Effects of Heating and Freezing

on Translucent Scale in Onion Bulbs

Clinton C. Shock, Erik B. G. Feibert, and Lamont D. Saunders

Malheur Experiment Station

Oregon State University

Ontario, OR, 2002

Summary

Onions from a furrow-irrigated and from a drip-irrigated field were harvested and submitted to heat treatments (80, 90, 100, 110, and 120°F) in a forced-air oven for 20 hours. Onions were also submitted to 30°F for 20 hours. The incidence of translucent scale was low for all treatments except the 120°F treatment. Averaged over time and over the two fields, 30 percent of the bulbs treated to 120°F showed translucent scale.

Introduction

Onion translucent scale is a physiological disorder in which the bulb scales or rings acquire a translucent or watery appearance. Causes of translucent scale remain unknown. Research has shown that specific conditions during field curing and artificial drying temperatures are associated with translucent scale (Solberg and Boe 1997). Prolonged field curing and high artificial drying temperatures are associated with translucent scale. The objective of this trial was to elucidate the influence of short term heating and freezing on translucent scale development in the Treasure Valley of Oregon and Idaho.

Methods

Onions from two fields were harvested for the temperature treatments.

Procedures for Field 1

The onions were grown at the Malheur Experiment Station, Ontario, Oregon on an Owyhee silt loam previously planted to wheat. In the fall of 2001, the wheat stubble was shredded and the field was disked, irrigated, ripped, moldboard-plowed, roller-harrowed, fumigated with Telone C-17 at 20 gal/acre, and bedded. Before plowing, 100 lb P2O5/acre, 100 lb K/acre, 50 lb Mg/acre, 10 lb Zn/acre, 3 lb Cu/acre, and 1 lb B/acre were broadcast.

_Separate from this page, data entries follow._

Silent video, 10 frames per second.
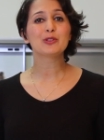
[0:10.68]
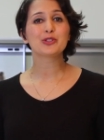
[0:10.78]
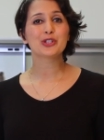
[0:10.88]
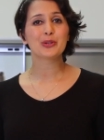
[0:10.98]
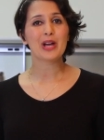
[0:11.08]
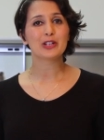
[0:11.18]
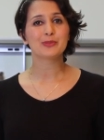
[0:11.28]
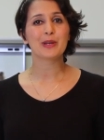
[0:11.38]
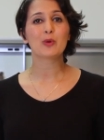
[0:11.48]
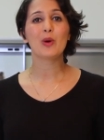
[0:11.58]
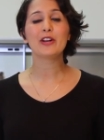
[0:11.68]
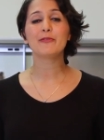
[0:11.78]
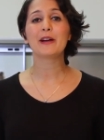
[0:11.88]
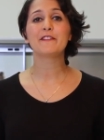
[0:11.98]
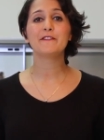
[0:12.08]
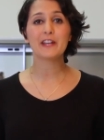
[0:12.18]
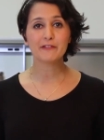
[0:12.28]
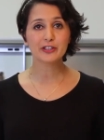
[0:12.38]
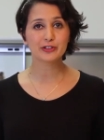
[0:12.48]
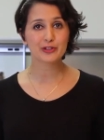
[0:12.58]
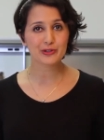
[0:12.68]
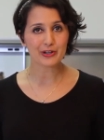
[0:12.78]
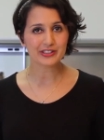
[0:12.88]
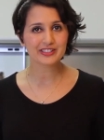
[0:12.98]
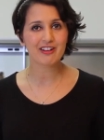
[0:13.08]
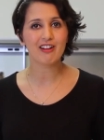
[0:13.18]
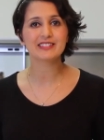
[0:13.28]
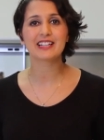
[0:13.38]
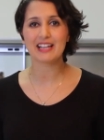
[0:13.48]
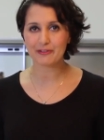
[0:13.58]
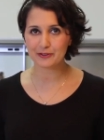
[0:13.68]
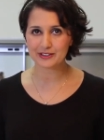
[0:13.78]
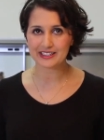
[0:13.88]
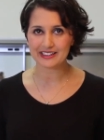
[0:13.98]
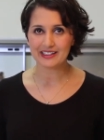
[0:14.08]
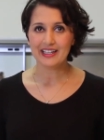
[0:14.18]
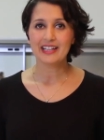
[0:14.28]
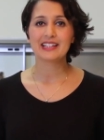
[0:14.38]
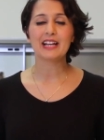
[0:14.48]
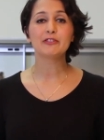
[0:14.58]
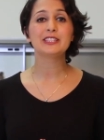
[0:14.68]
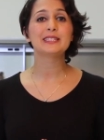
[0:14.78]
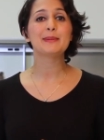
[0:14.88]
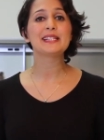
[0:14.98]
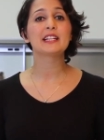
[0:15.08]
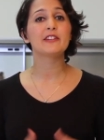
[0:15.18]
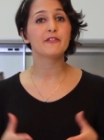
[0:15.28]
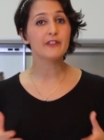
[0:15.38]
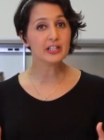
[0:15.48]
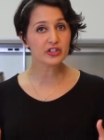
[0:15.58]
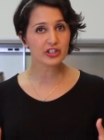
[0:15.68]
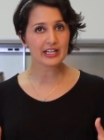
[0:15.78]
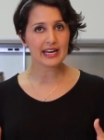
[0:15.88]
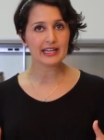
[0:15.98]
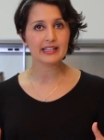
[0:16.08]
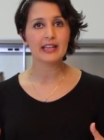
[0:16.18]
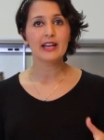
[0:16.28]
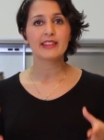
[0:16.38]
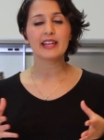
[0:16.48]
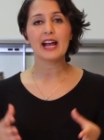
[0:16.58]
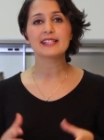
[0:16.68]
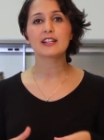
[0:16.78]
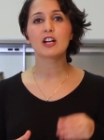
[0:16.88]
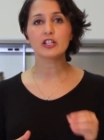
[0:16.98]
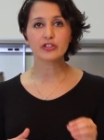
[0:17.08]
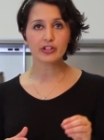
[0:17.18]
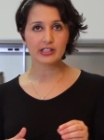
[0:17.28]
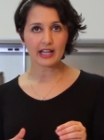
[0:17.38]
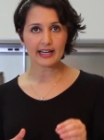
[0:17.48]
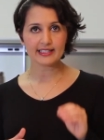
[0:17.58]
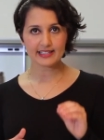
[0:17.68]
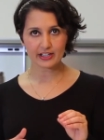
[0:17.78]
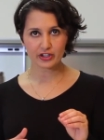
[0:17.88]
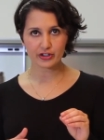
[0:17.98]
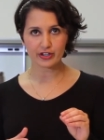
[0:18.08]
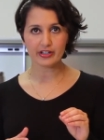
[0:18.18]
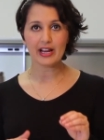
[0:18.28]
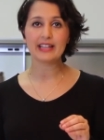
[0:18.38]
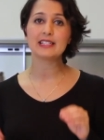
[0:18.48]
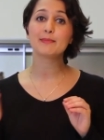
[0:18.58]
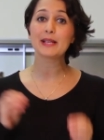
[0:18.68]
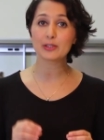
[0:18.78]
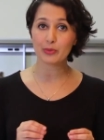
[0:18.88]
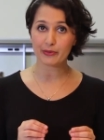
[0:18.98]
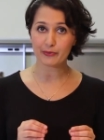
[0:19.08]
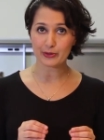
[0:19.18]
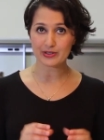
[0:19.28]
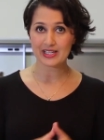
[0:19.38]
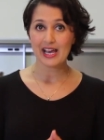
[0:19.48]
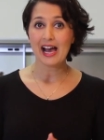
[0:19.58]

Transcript: going to show you how to make one of my favorite desserts called clafouti. Clafouti is basically a French cake that has a custard-like texture and is mixed with fruits.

On March 22, onion seed (cv. 'Vaquero', Sunseeds, Morgan Hill, CA) was planted in two double rows, spaced 22 inches apart on 44-inch beds. Onion seed was planted at 150,000 seeds per acre. The onion rows received 3.7 oz of Lorsban 15G per 1,000 ft of row (0.82 lb ai/acre), and the soil surface was rolled on March 25. The field was sidedressed with urea at 90 lb N/acre on May 15 and on June 11.

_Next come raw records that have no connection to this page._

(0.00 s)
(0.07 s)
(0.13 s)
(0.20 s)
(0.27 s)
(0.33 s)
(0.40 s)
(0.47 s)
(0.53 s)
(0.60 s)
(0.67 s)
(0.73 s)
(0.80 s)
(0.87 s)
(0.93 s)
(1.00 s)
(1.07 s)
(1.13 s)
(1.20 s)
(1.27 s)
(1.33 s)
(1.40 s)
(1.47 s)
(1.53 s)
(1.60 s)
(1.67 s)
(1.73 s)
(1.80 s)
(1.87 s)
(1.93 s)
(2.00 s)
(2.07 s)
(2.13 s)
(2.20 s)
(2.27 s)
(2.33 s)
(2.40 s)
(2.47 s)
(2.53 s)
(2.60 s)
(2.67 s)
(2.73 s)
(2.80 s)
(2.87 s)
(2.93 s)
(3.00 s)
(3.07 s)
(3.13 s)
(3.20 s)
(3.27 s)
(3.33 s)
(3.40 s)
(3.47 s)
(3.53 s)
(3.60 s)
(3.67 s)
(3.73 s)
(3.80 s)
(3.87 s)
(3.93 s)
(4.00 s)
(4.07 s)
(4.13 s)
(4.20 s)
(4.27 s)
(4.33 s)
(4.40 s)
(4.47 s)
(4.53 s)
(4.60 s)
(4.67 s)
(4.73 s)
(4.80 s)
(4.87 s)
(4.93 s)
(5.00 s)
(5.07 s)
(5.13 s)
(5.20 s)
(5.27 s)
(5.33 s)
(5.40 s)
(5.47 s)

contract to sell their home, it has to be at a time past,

The trials were managed to avoid yield reductions from weeds, pests, and diseases. Weeds were controlled with a cultivation on April 18 and with an application of Goal at 0.12 lb ai/acre, Buctril at 0.37 lb ai/acre, Poast at 0.74 lb ai/acre, and Prowl at 1 lb ai/acre on May 31. After lay-by the field was hand weeded as necessary. Aerial applications of Poast at 0.74 lb ai/acre were made on July 31 and August 8. Thrips were controlled with four aerial applications of Warrior and Lannate (June 19, July 2, July 18, and August 6) and one aerial application of Warrior on June 10. Warrior was applied at 0.03 lb ai/acre and Lannate was applied at 0.26 lb ai/acre.

The trial was furrow irrigated when the soil water potential at 8-inch depth reached -20 kPa. Soil water potential was monitored by six granular matrix sensors (GMS, Watermark Soil Moisture Sensors Model 200SS, Irrometer Co., Riverside, CA) installed in mid-June below the onion row at 8-inch depth. Sensors were automatically read three times a day with an AM-400 meter (Mike Hansen Co., East Wenatchee, WA). The last irrigation was on August 29.

The onions were lifted on September 9 to field cure. Onions were topped by hand into bins on September 18. The onions were placed into storage on September 20.

Procedures for Field 2

The onions were grown at the Malheur Experiment Station, Ontario, Oregon on an Owyhee silt loam previously planted to wheat. Onion (cv. 'Vaquero', Sunseeds, Morgan Hill, CA) was planted in two double rows, spaced 22 inches apart on 44-inch beds on April 4, 2002. Onion was planted at 150,000 seeds/acre. Drip tape (T-tape, T-systems International, San Diego, CA) was laid simultaneously with planting at 6-inch depth between the two double onion rows. The drip tape had emitters spaced 12 inches apart and a flow rate of 0.22 gal/minute/100 ft.

Immediately after planting the onion rows received 3.7 oz of Lorsban 15G per 1,000 ft of row (0.82 lb ai/acre), and the soil surface was rolled. The trial was irrigated on April 8, April 20, April 24, April 27, and April 30 with a minisprinkler system (R10 Turbo Rotator, Nelson Irrigation Corp., Walla Walla, WA) for even stand establishment. Risers were spaced 25 ft apart along the flexible polyethylene hose laterals that were spaced 30 ft apart. Onions started emerging on April 18.

Fertilizer was applied through the drip tape as ammonium phosphate at 50 lb N/acre and 96 lb P/acre on June 12. On June 19 and June 27, ammonium phosphate at 25 lb N/acre and 48 lb P/acre was applied through the drip tape. On June 13, zinc chelate at 0.25 lb Zn/acre, copper chelate at 0.2 lb Cu/acre, and boric acid at 0.1 lb B/acre were injected through the drip tape. On June 20, magnesium sulfate at 5 lb Mg/acre was injected through the drip tape. On July 3, magnesium sulfate at 5 lb Mg/acre and copper chelate at 0.2 lb Cu/acre were injected through the drip tape.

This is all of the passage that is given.